El próximo 15 de diciembre cumple 40 años el Conservatorio Profesional de Música de Orihuela. Por sus aulas han pasado unos 8.000 alumnos. En este curso hay matriculados 347, incluyendo la escuela de danza. Fue ese día de 1982 cuando se publicó el real decreto por el que el Ministerio de Educación le daba validez académica oficial.

Antes, en agosto de 1981, la prensa local dio cuenta de la constitución de un patronato gestor. Su precursor, Manuel Berná, que llegaría a ser el primer director, dijo entonces que sería un centro independiente de los de Murcia y Alicante: "De y para Orihuela y su comarca, pues es lo menos que puede aspirar una zona como la nuestra en la que hay media docena de músicos por kilómetro cuadrado y que tiene una tradición como la nuestra".

El BOE publicó el real decreto el 15 de diciembre de 1982

El BOE publicó el real decreto el 15 de diciembre de 1982

Con la colaboración del entonces concejal de Cultura, Alfonso Alfonso Gálvez, el patronato fue una realidad en octubre de ese año. Después llegó su apertura, gracias a la aportación de 3 millones de pesetas por parte del Ayuntamiento -aunque se habían pedido más de 5-, con "una demanda y afluencia de consultas y matrículas que obligó a ampliar el plazo", según recogió la prensa.

Primero se ubicó en el Palacio de Rubalcava, después en el centro cultural Miguel Hernández, más tarde en el IES Tháder hasta la sede actual en la Lonja, con 28 aulas de música y 29 de danza.

Actas del primer consejo rector del patronato, en octubre de 1981

Actas del primer consejo rector del patronato, en octubre de 1981

Lo que empezó con 13 profesores y cuatro especialidades -viola, clarinete, acordeón y piano- ahora son 25 docentes que enseñan clarinete, flauta travesera, guitarra, oboe, percusión, piano, saxofón, trombón, trompa, trompeta, viola, violín y violonchelo, además de asignaturas comunes como armonía y lenguaje musical, en elemental (de 8 a 12 años) y profesional (de 12 a 18).

Pruebas de acceso

Las pruebas de acceso son como "una primera oposición", explica Juan Manuel Zaragoza, director desde 1997. Normalmente cantan el cumpleaños feliz, "Debajo de un botón" o alguna canción de actualidad. Se valora la actitud, el oído, el ritmo y la entonación, y en función de la puntuación eligen instrumento. Los más demandados son violín, piano y guitarra.

Zaragoza empezó a estudiar saxofón con 12 años y desde hace 30 enseña "con gran ilusión" esa especialidad. Es "un sueño de niño hecho realidad", define. Como puede serlo el de muchos otros. Cuenta con orgullo que antiguos alumnos ahora son profesores en Alemania, Estados Unidos, Holanda... También recuerda a otros que ahora destacan en la música pop, como Aarön Sáez, componente de Varry Brava, que estudió en el centro guitarra, especialidad que ahora cursa su madre, o Adolfo Arronis, que dirige la orquesta joven de Torrevieja.

Actuaciones internacionales

"Ha supuesto un empuje importante para el municipio, ya que vienen alumnos de muchos otros municipios a estudiar aquí", continúa, al mismo tiempo que recuerda la repercusión internacional con las actuaciones del Coro Ginés Pérez de la Parra en Notre Dame (París), Rovaniemi (Laponia), el Vaticano (Roma), la Sagrada Familia (Barcelona) y la Catedral de San Esteban (Viena).

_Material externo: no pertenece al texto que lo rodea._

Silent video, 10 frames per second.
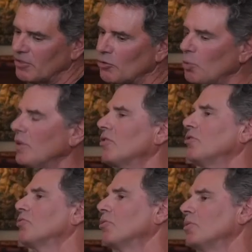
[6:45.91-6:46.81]
6 weeks
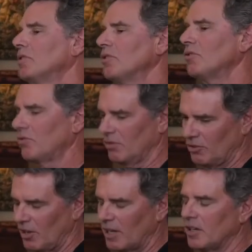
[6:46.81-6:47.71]
into it with this
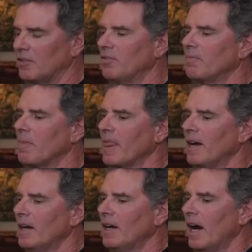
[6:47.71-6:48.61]
executive,
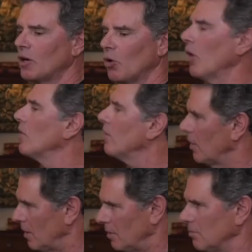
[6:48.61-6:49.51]
I call,
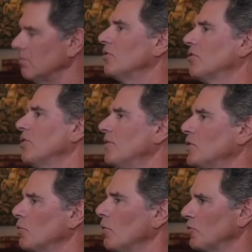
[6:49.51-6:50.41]
and this
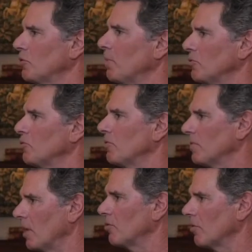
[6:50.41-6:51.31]
individual was supposed to have
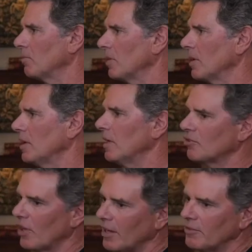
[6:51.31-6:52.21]
done something, and he
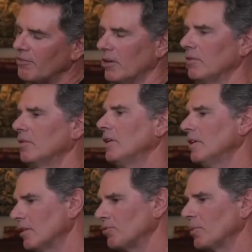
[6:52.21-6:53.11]
gets on the phone and he
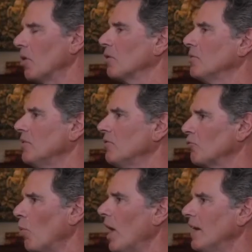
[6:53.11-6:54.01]
gives me all the reasons
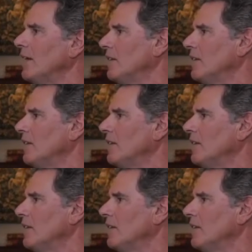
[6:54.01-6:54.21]
why he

El pasado día de Santa Cecilia, patrona de los músicos, se inauguró en la Lonja una exposición fotográfica que rinde homenaje a todas las personas que han formado parte de la institución a lo largo de estos 40 años. Se puede visitar hasta el día 15, cuando habrá un concierto a cargo de la orquesta, banda y coro del conservatorio, a las 19.00 horas, en el Teatro Circo. El día 14, se ofrecerá un recital de piano a cargo de Marianna Prjevalskaya en el auditorio de La Lonja a las 20.00 horas.

Así se cerrará un aniversario que servirá para fijar nuevos objetivos y metas con el Ayuntamiento, como en 1981. Porque con el eco de las palabras de Berná en aquel año, hoy -41 años después- el director del centro afirma que "la Vega Baja no se entendería sin las bandas de música", como Orihuela no se comprendería sin su conservatorio ni la vida sin la banda sonora de momentos e instantes irrepetibles.